### EXERCISE INSTRUCTIONS
With no images included, output each entry below exactly as it appears.

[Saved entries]
----

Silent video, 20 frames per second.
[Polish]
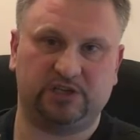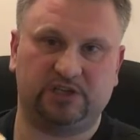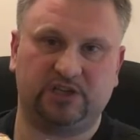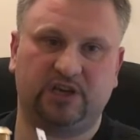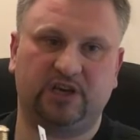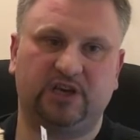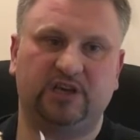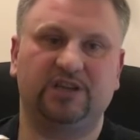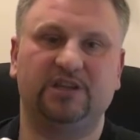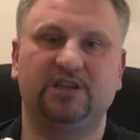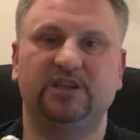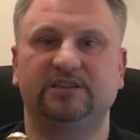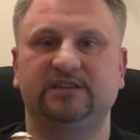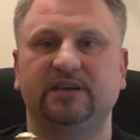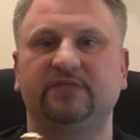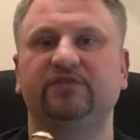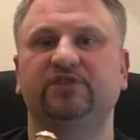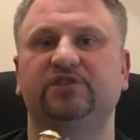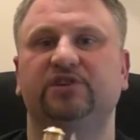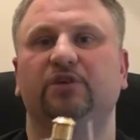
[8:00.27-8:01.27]
że nie
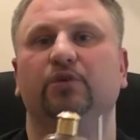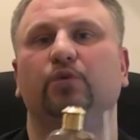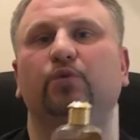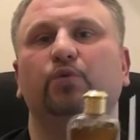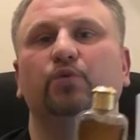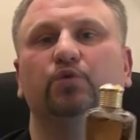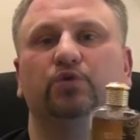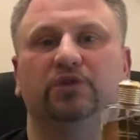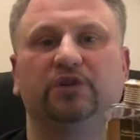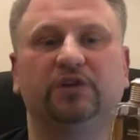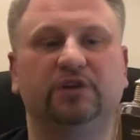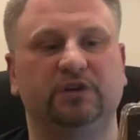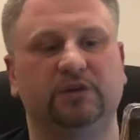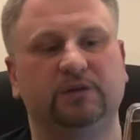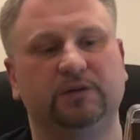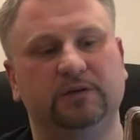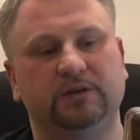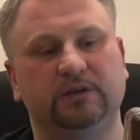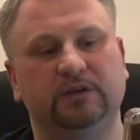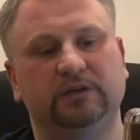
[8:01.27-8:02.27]
zawsze ut
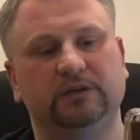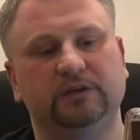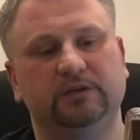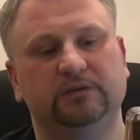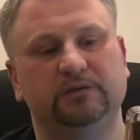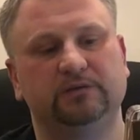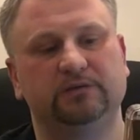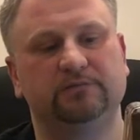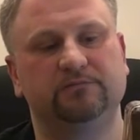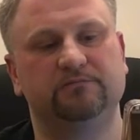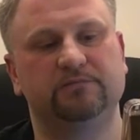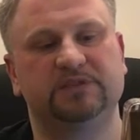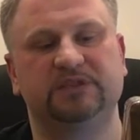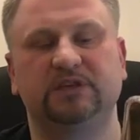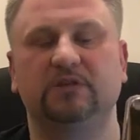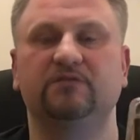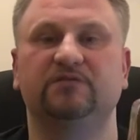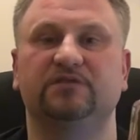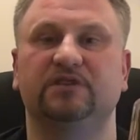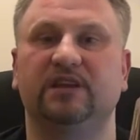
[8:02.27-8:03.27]
y, z
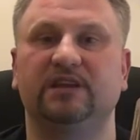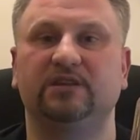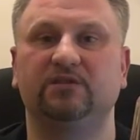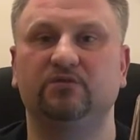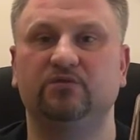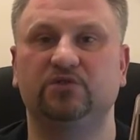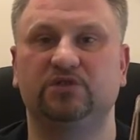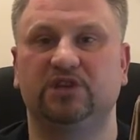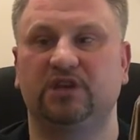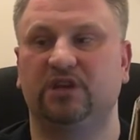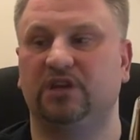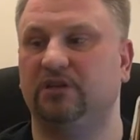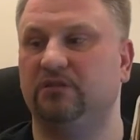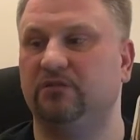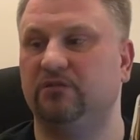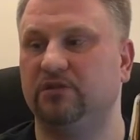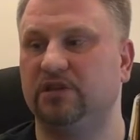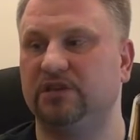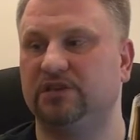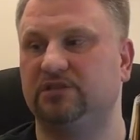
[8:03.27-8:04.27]
tego względu, że
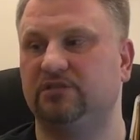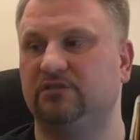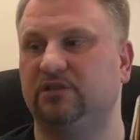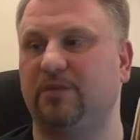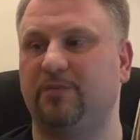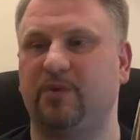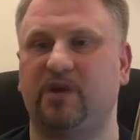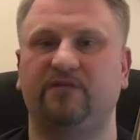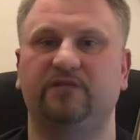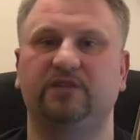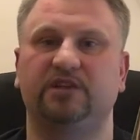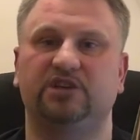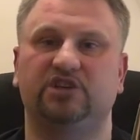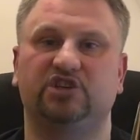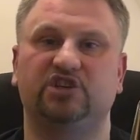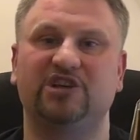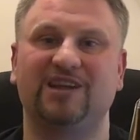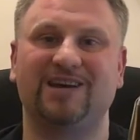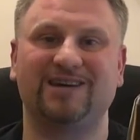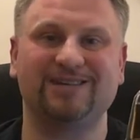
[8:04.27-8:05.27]
no jest to naprawdę
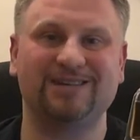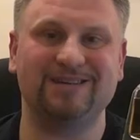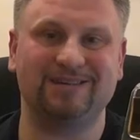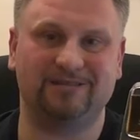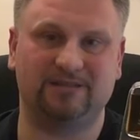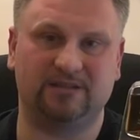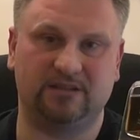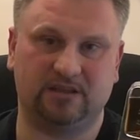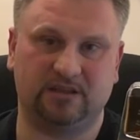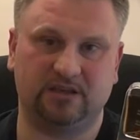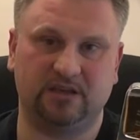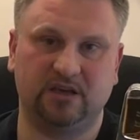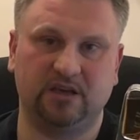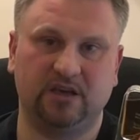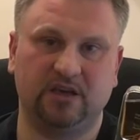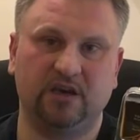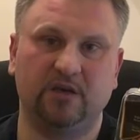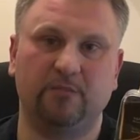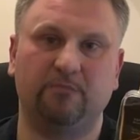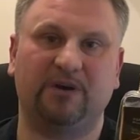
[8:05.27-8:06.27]
szlachetny
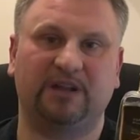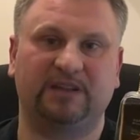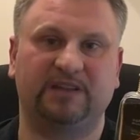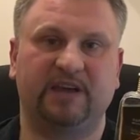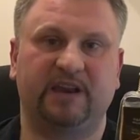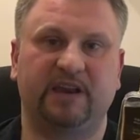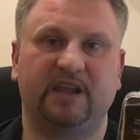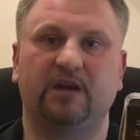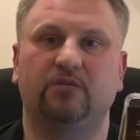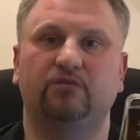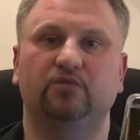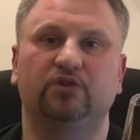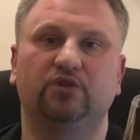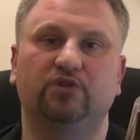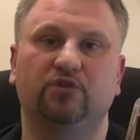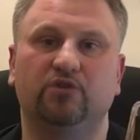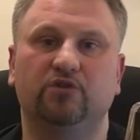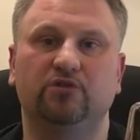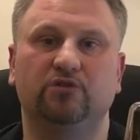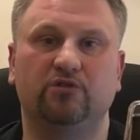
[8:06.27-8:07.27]
materiał
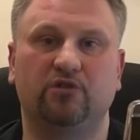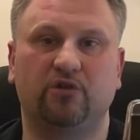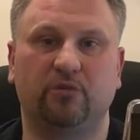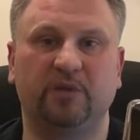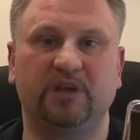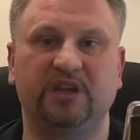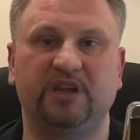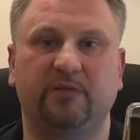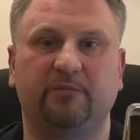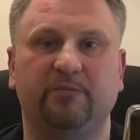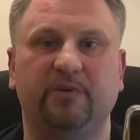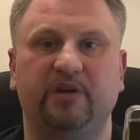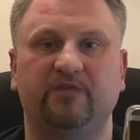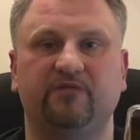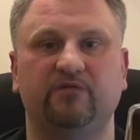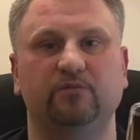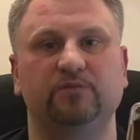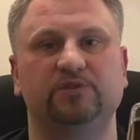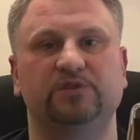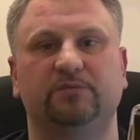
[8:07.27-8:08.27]
do robienia
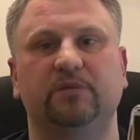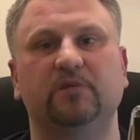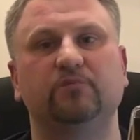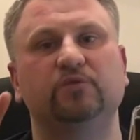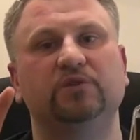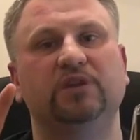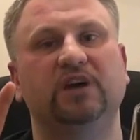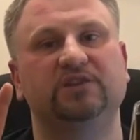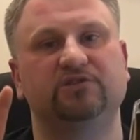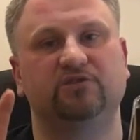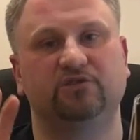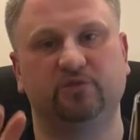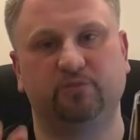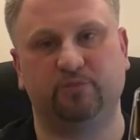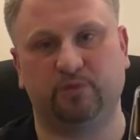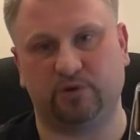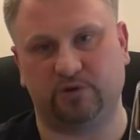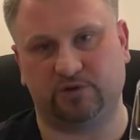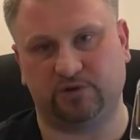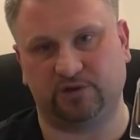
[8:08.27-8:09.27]
perfum. Trzeba mu dać
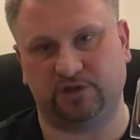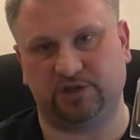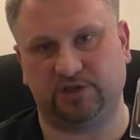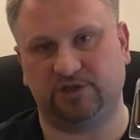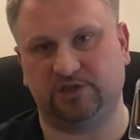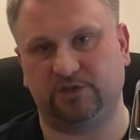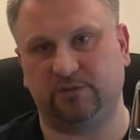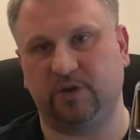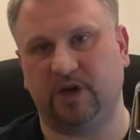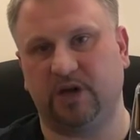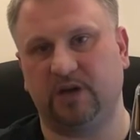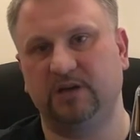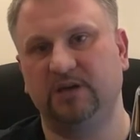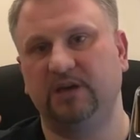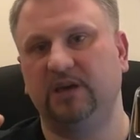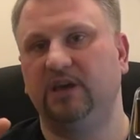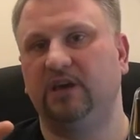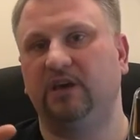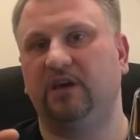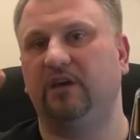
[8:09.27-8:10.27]
odpocząć, trzeba,
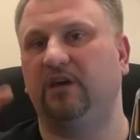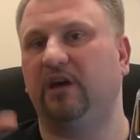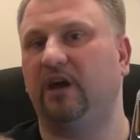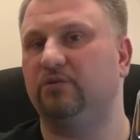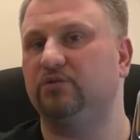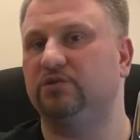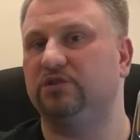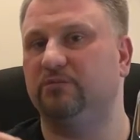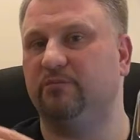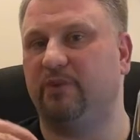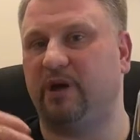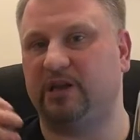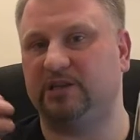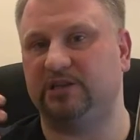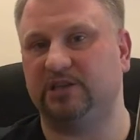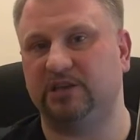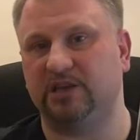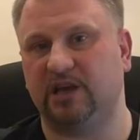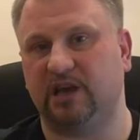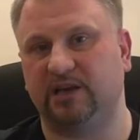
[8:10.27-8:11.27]
y, a już tym
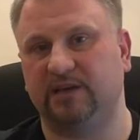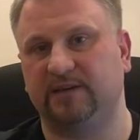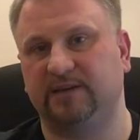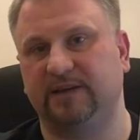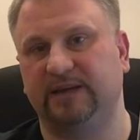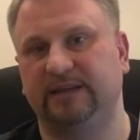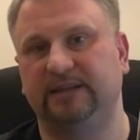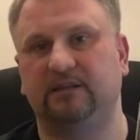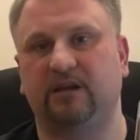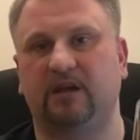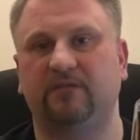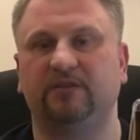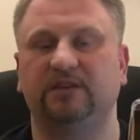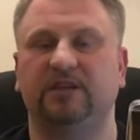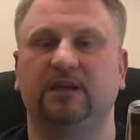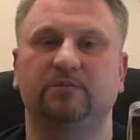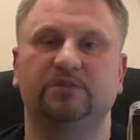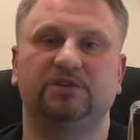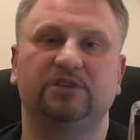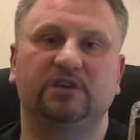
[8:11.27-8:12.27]
bardziej jak trafi
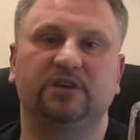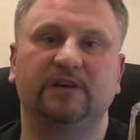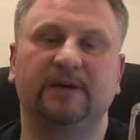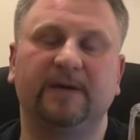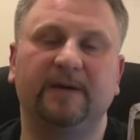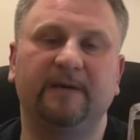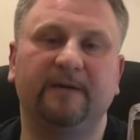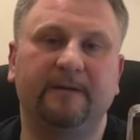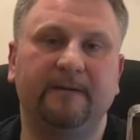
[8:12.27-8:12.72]
nam się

----

### RESPONSE AREA
Silent video, 20 frames per second.
[Polish]
[8:00.27-8:01.27]
że nie
[8:01.27-8:02.27]
zawsze ut
[8:02.27-8:03.27]
y, z
[8:03.27-8:04.27]
tego względu, że
[8:04.27-8:05.27]
no jest to naprawdę
[8:05.27-8:06.27]
szlachetny
[8:06.27-8:07.27]
materiał
[8:07.27-8:08.27]
do robienia
[8:08.27-8:09.27]
perfum. Trzeba mu dać
[8:09.27-8:10.27]
odpocząć, trzeba,
[8:10.27-8:11.27]
y, a już tym
[8:11.27-8:12.27]
bardziej jak trafi
[8:12.27-8:12.72]
nam się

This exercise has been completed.